To expedite the program’s launch, Purdue selected this year’s recipients from regular applicants to the university. However, for the second cohort, the university adopted a more inclusive approach, specifically targeting gifted high school seniors from underserved urban and rural backgrounds. These students had overcome socioeconomic or educational disadvantages or were first-generation college attendees.
Within the program, each student undergoes a transformative journey, honing their resumes, mastering interview skills, and cultivating career readiness. They also gain valuable insights through a mentorship program, interacting with Eli Lilly’s current employees. While no employment commitment is enforced upon scholarship recipients, both partners harbor the hope that the experiences, opportunities, and connections forged during the program will open doors not only at Lilly but also within the expansive pharmaceutical industry.
Nathaniel Utz summed it up eloquently: “You’ve got this unique opportunity to have industry start interacting with students at a much earlier stage than their sophomore, junior, or senior year [in college]. You’re literally getting industry to interact with our talent before they even set foot on campus for the first time.”
Increasing Diversity in a Post-Affirmative Action World
While the Purdue-Lilly program targets high school seniors—a rare initiative—other pharmaceutical giants have also ventured into the realm of diversity, albeit with graduate students. Pfizer’s Breakthrough Fellowship Program, which commenced in 2021, offers juniors in college a tantalizing package: a free master’s degree, an internship, and an entry-level job within the company. AstraZeneca, in the same year, joined forces with the University of Maryland for a fellowship program aimed at pharmacy students.
Meanwhile, Bristol Myers Squibb is blazing a trail by funding programs for both undergraduate and graduate students in collaboration with Drexel University’s College of Medicine, with a strong focus on cell and gene therapy.
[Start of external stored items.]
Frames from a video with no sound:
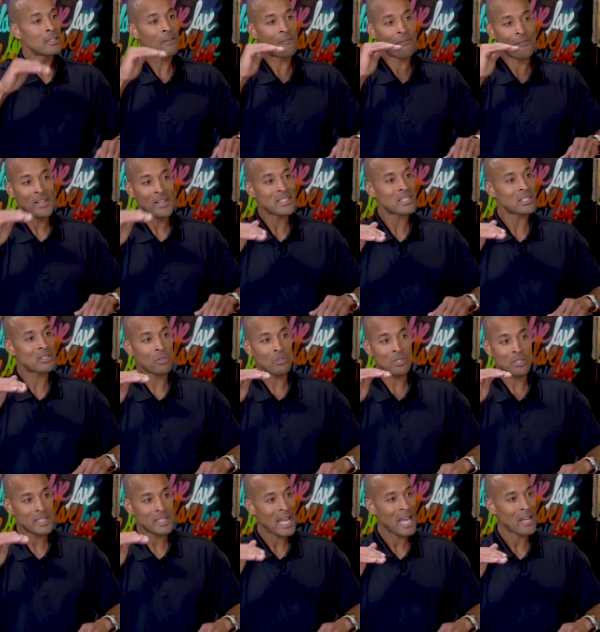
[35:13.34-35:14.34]
the physical
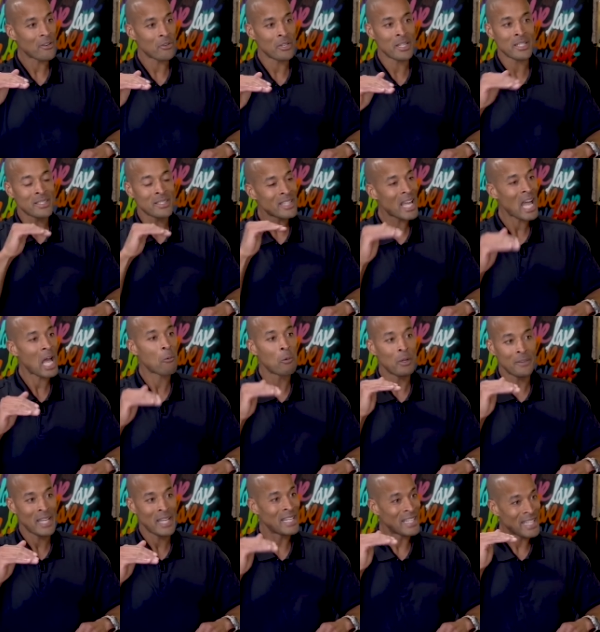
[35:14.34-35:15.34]
standard is not what
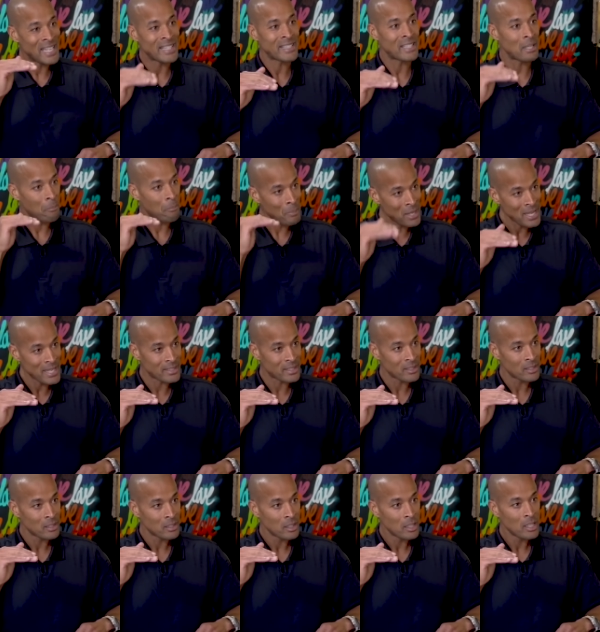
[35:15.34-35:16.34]
they need to meet;
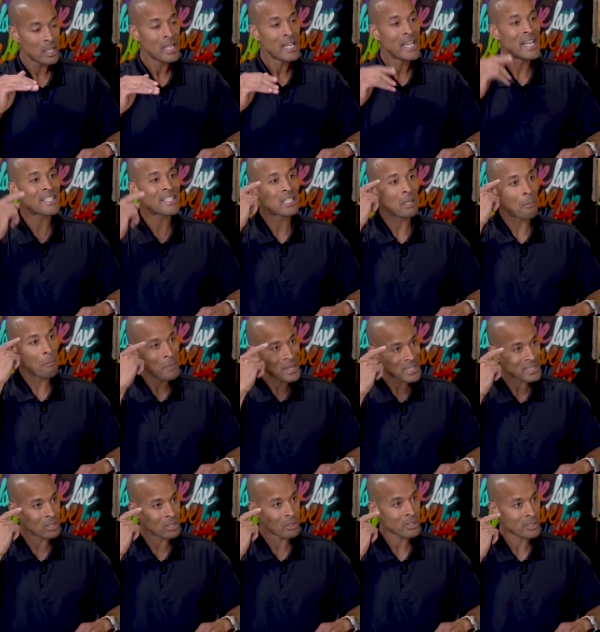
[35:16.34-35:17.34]
it's a
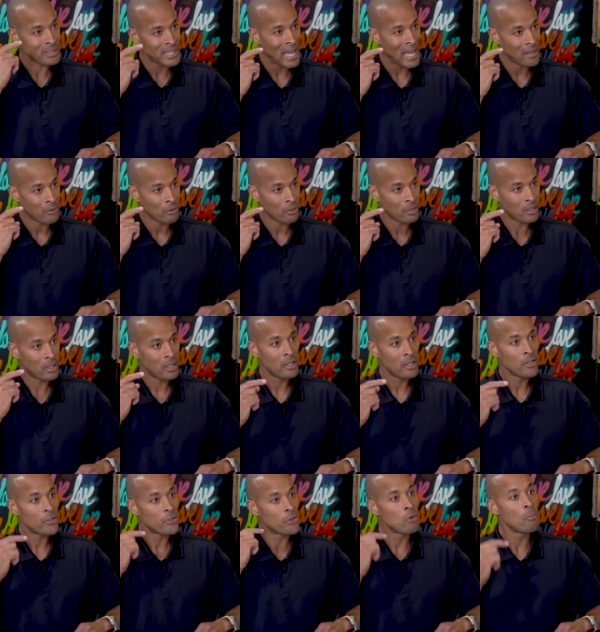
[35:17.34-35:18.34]
mental standard
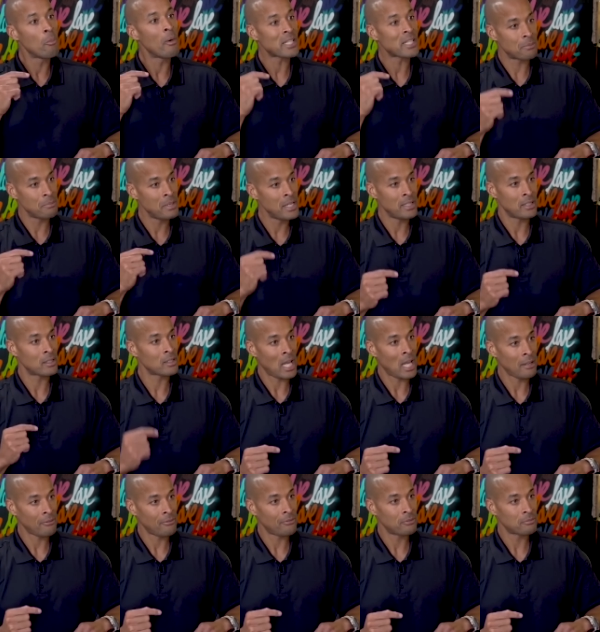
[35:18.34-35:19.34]
you must meet in
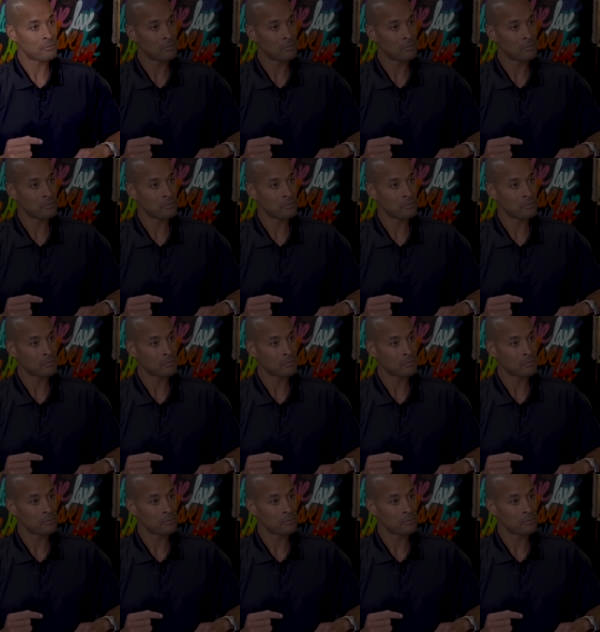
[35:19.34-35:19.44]
life.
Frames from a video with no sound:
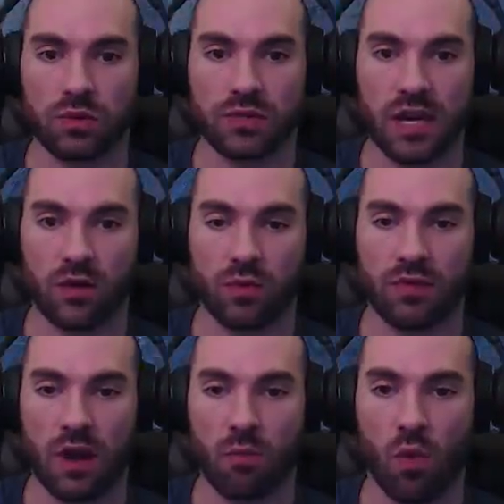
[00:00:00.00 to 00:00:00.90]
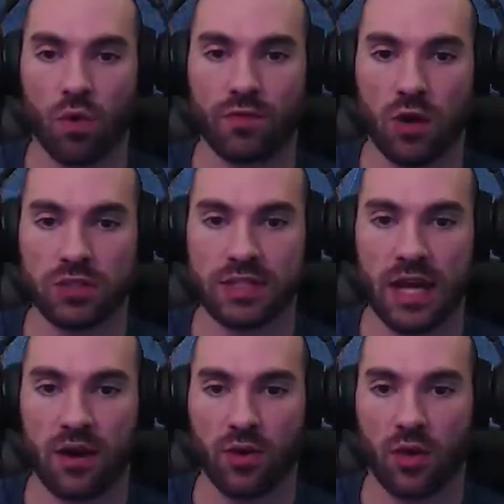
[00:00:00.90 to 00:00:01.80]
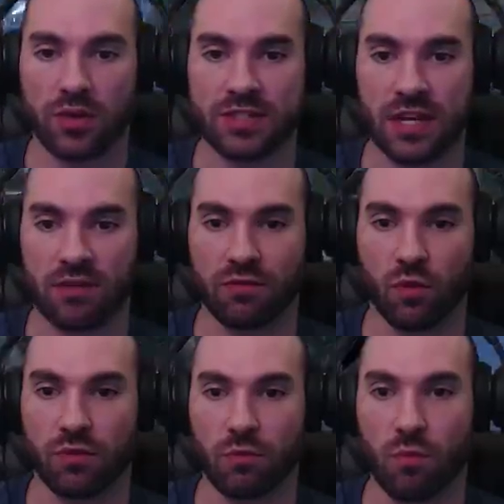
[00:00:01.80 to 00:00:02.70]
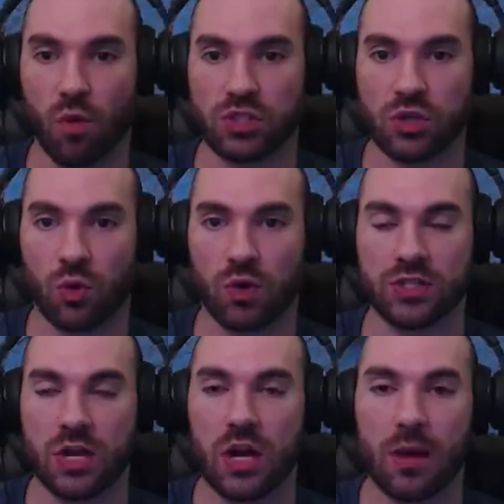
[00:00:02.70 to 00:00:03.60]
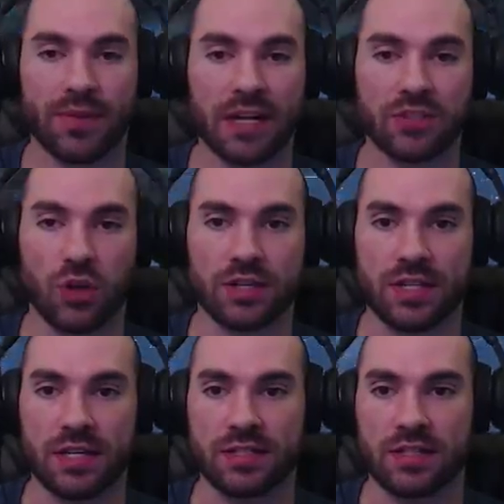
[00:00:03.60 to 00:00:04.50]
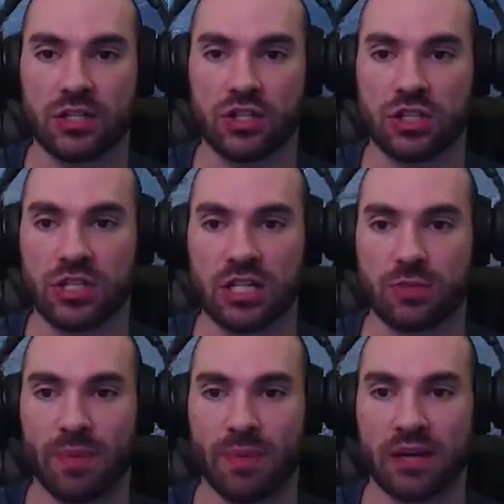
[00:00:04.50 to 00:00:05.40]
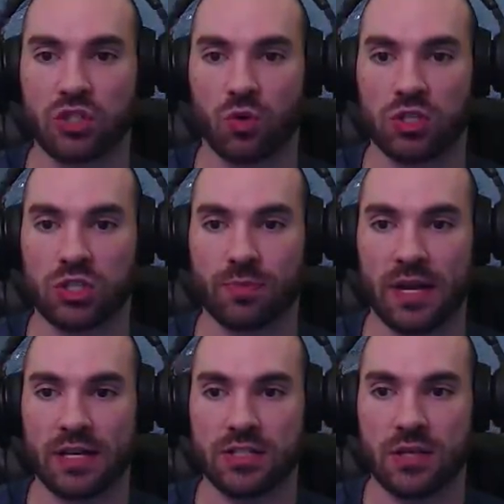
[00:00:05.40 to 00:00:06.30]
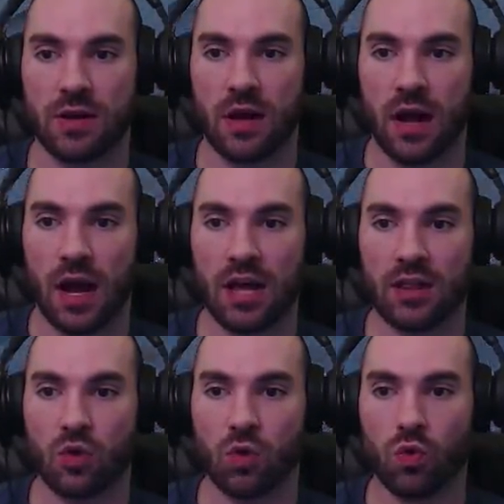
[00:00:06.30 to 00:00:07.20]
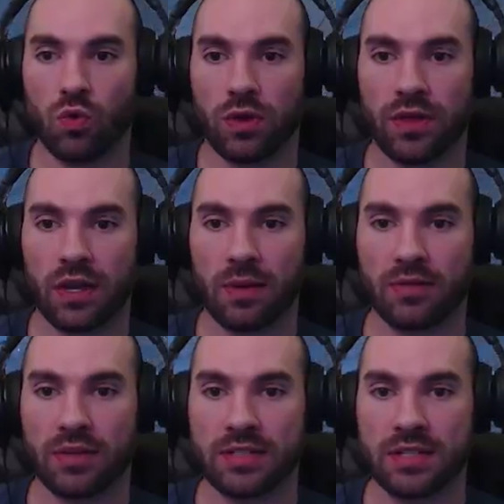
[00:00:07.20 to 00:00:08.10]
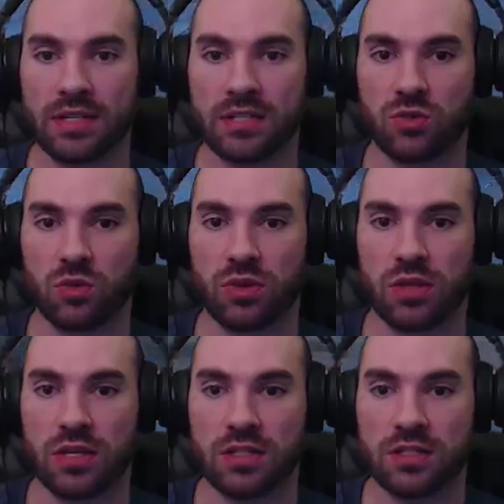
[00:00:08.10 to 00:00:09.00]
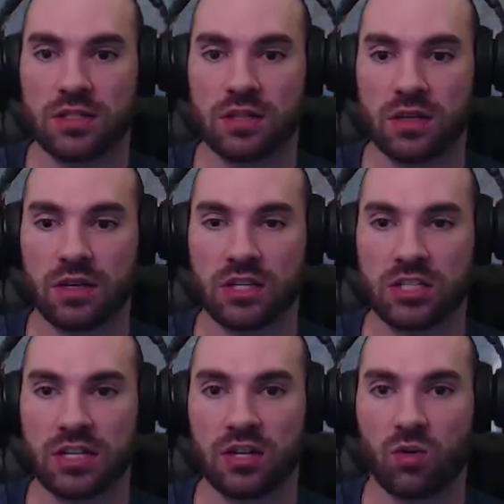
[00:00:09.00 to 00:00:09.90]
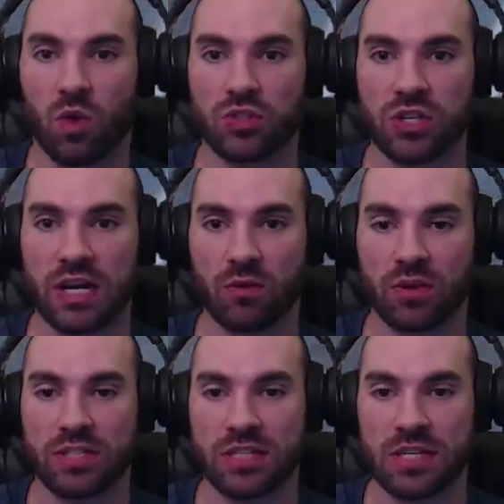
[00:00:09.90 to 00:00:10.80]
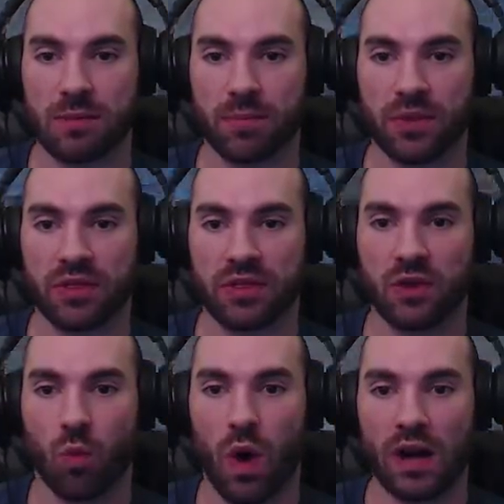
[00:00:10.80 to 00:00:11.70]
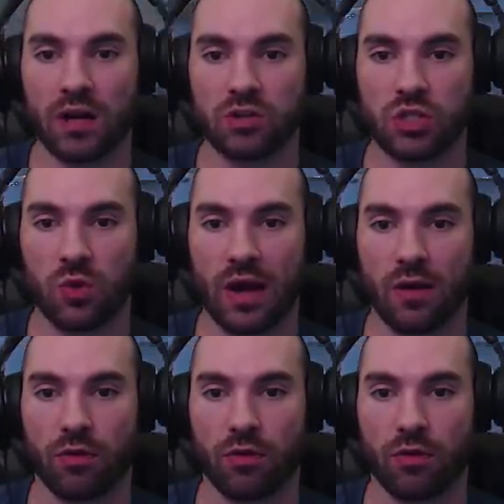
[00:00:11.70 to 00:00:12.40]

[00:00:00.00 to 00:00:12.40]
down. We've got more vaults down on the second floor for more storage, but that's all this is. It's just expanded storage space. And the cool thing about this is these extended walls you can't really see, but the wires go down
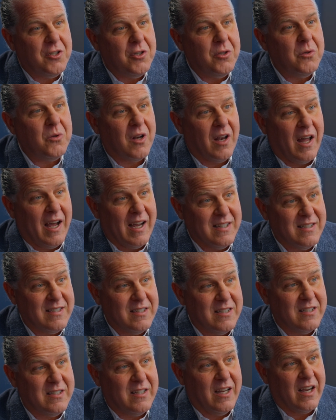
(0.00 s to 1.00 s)
utilize
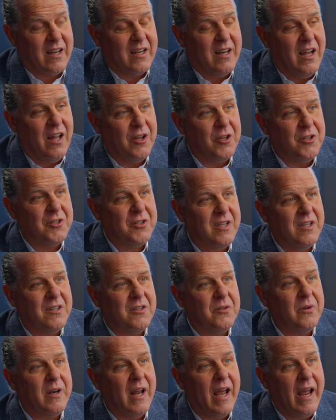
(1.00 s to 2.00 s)
this technology
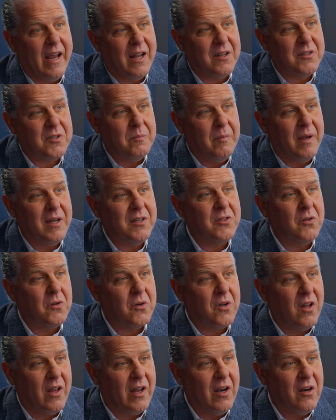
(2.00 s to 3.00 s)
to enhance mental
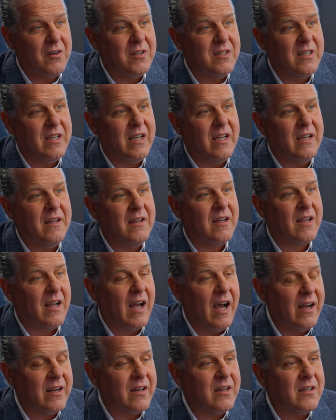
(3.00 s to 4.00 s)
clarity,
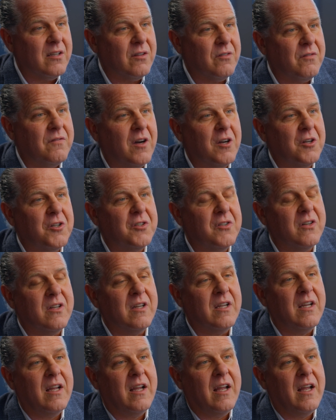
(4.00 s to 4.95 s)
cognitive function,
These initiatives complement the scholarships already offered to high school students attending a one-week STEM Summer Academy program at the university.
Wendy Clemens, Vice President of Early Development Program Lead, Oncology at Bristol Myers Squibb, eloquently captured the essence of these efforts: “Greater diversity leads to better ideas and better results. By empowering these bright minds, we’re solidifying a pipeline of students who can help drive innovations across the fields of cell and gene therapy.”
These programs arrive at a crucial juncture, with the Supreme Court’s decision to strike down affirmative action in July. This ruling has removed the option of considering race in college admissions and scholarship awards, prompting institutions to seek alternative ways to ensure diverse representation.
Nathaniel Utz, Vice President at the Office of Industry Partnerships at Purdue University, noted, “Most universities knew this was coming along, and so we’ve been out in front of it. We’ve never really used race at all.”
However, these programs represent only the tip of the iceberg, according to Lindsay Androski, President and CEO of Roivant Social Ventures. She emphasizes that significant barriers still hinder talented, diverse candidates from ascending to positions where they influence the allocation of R&D resources—a key metric of success in achieving true diversity and inclusion.